Vinnie Myers Creates 3D Nipple Tattoos To Help Breast Cancer Survivors Return To Normalcy
A tattoo artist in a seersucker suit, bow tie, and alligator shoes in New Orleans has been gaining the attention of women and surgeons not for his clothes but for his unique 3D tattoos. Vinnie Myers, a Maryland native, moved to New Orleans to help women renew their sense of femininity and empowerment post-mastectomy. Myers and Dr. Scott Sullivan at the Center for Restorative Breast Surgery in New Orleans have teamed up to help women recover from breast reconstructive surgery by designing 3D nipple tattoos, or “nats,” which give the appearance of a “real nipple.”
“I would’ve never thought that I would be doing what I’m doing now,” said Myers in a The New York Times video that follows Caitlin Kiernan, science fiction author, through her journey of nipple tattoos. “We’re probably doing anywhere from 1,500 to 2,000 [nats] a year, and it’s to the point now where we can’t do anymore during the day than what we’re doing,” he said. Myers helps give back something these patients have lost in their fight of their lives against breast cancer.
“Your skin kind of looks more like brown…” Myers told Kiernan during her appointment, suggesting hues for the areola pigmentation. Myers is able to transform the breasts of patients like Kiernan into a masterpiece using color, shading, and highlighting skills that create the appearance of an actual nipple. Women have requested stars, shamrocks, and even flowers.
3D nipple tattoos have become a preferred alternative to the traditional flap procedure. According to theMayo Clinic, this procedure involves taking a section of tissue from an area of the body and relocating it to create a new breast mound. This is typically performed post-mastectomy where plastic surgeons perform the nipple reconstruction.
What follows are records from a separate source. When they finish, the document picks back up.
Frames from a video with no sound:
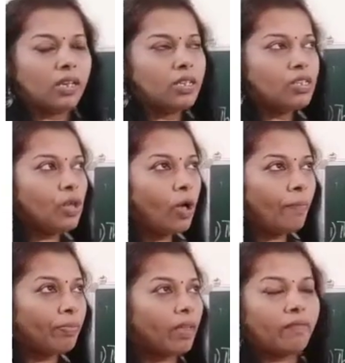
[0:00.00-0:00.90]

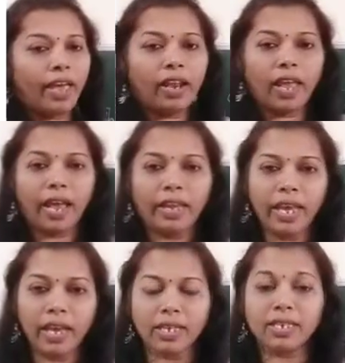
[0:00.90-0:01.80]
So when
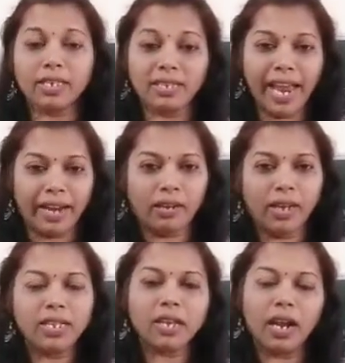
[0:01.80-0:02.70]
any state
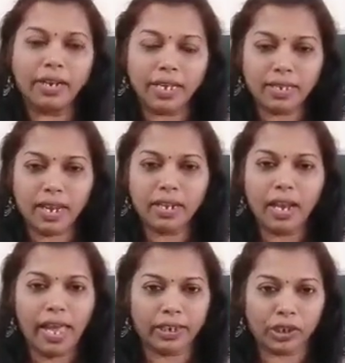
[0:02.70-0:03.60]
is contesting
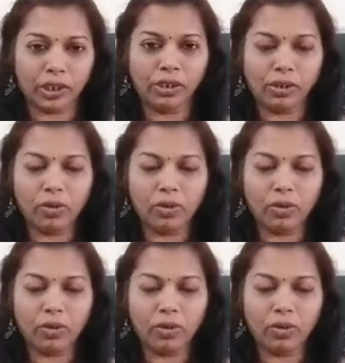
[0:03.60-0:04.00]
the election,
“We’d make the breast and then we were tattooing it ourselves,” Sullivan told WDSU News 6 about the flap procedure. Sullivan, impressed by Myers’ work, now works with the tattoo artist in helping his patients on their road to recovery post breast cancer surgery. They believe they are closing a chapter for these patients.
A source of inspiration for Myers’ five-year business was his sister who called him to let him know she has breast cancer. Myers felt “it was a sign,” for him to continue doing this, despite his desire for other artistic pursuits. “You definitely lose the artistic satisfaction when you do the nipple tattoos all day,” “but you gain this other satisfaction that is even more rewarding.”